Originally Posted By: AFWAW
ok, I hear you. Yes, I did pursue. I know there is a fine line between being honest and pursuing. I want to be honest but I don't have to share all my feelings with her. I don't want to turn her off to thinking that us getting back together is an impossibility. She has stated emphatically that she knows she was cruel to me in the past. She said she knew that she had some changes to make. The big thing right now is that she's not sure if she wants to come home. I am not pushing her at this point and will not but I don't want her thinking through me actions or words that I don't want her back. I hope you can see the fine line I'm talking about. I want a shot at being married to this woman for the rest of my life. I have seen remorse and regret. She has admitted that she has done the wrong thing. She said she still loves me. It's like I'm so close but so far away at this point. I am NOT discounting what you guys are saying though. Is what I'm saying making sense?

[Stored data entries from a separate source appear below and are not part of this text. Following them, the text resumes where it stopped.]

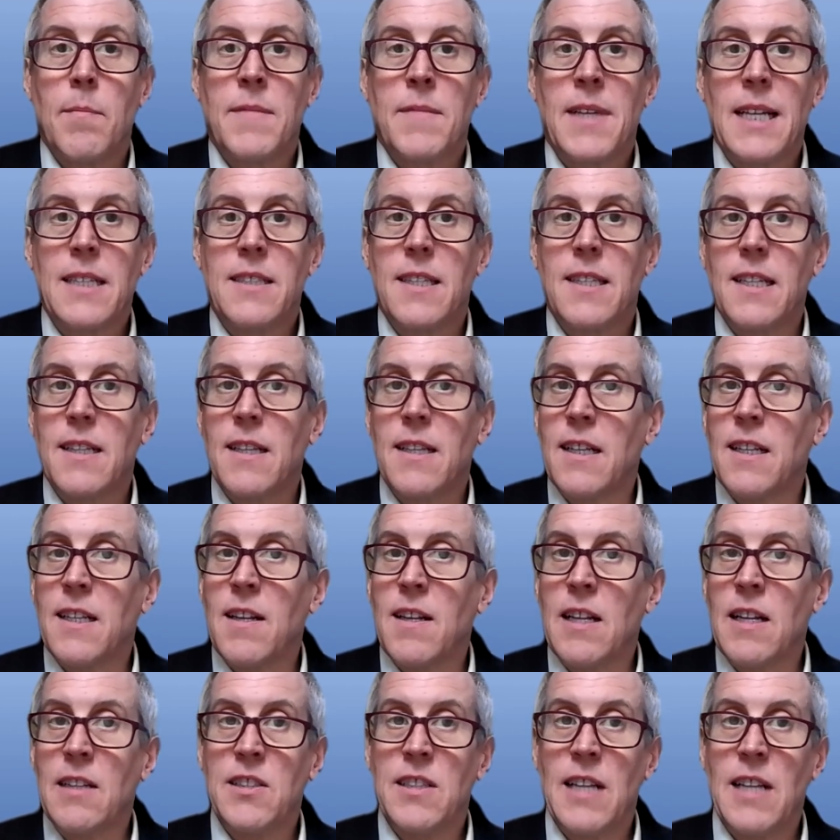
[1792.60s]
I'm guessing that
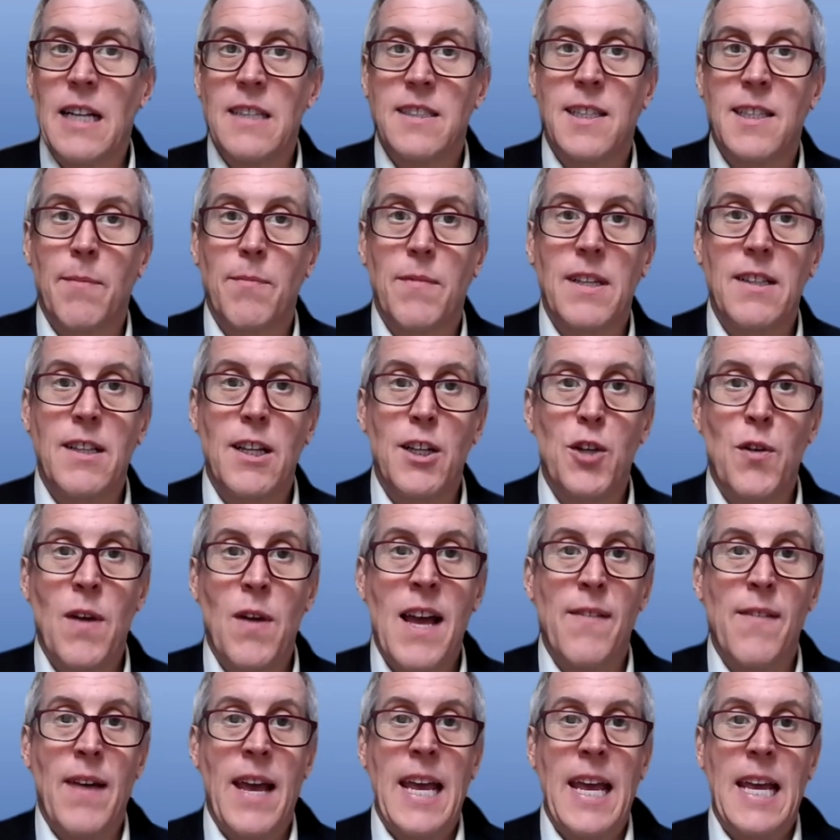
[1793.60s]
it's not something that you
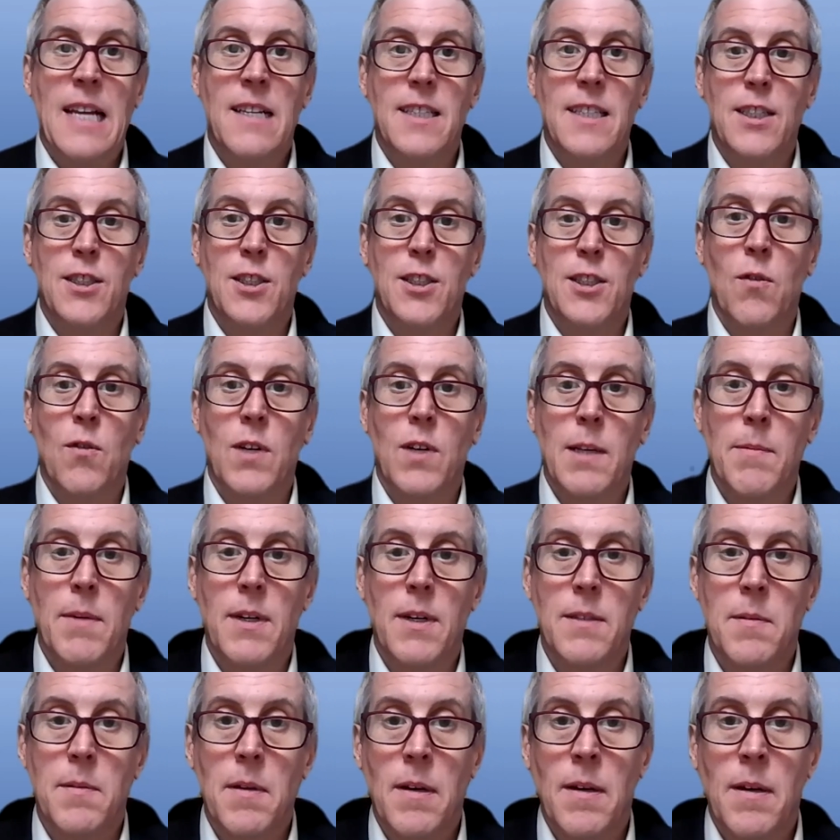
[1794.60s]
have handy, Tony,
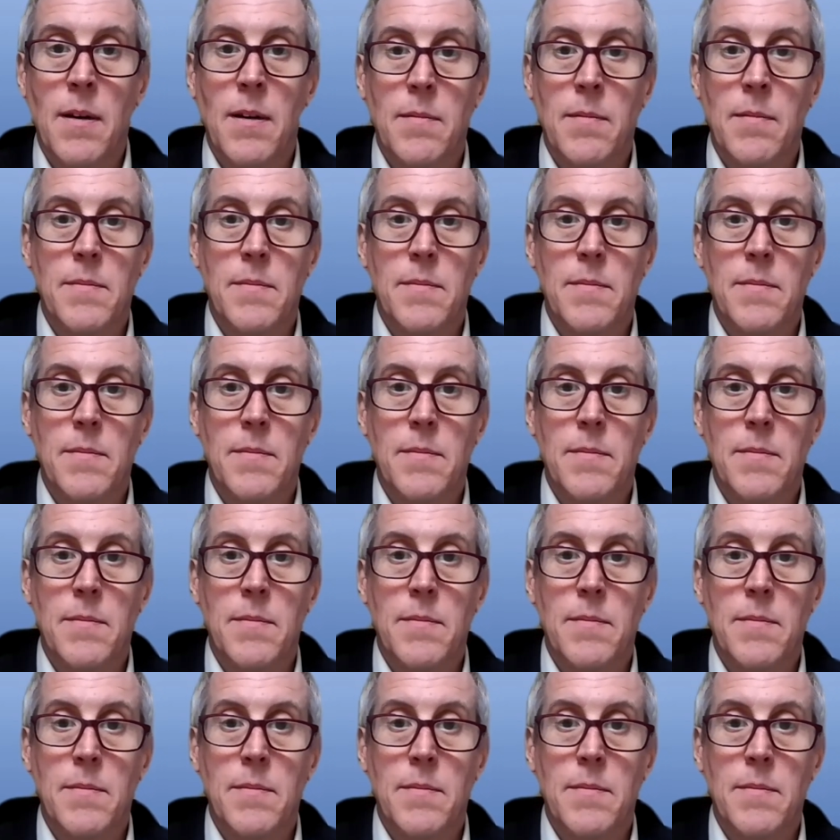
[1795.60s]
but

Makes total sense to me. Like many have said. You are the only expert on yr R on this board. The rest of us can only offer suggestions. All I am going on is what u write. She is saying that she wants to come home but is not sure. That is smoke screen for I'm not ready to commit. I'm still unsure of what I want. So thats when u say. I understand how u feel and definitely dont want the same marriage, but know that I have my needs and wants as well. I have determined that I want u in my life, but dont need u. Then ask her what her needs and wants are?

You're doing great. Keep the faith brotha.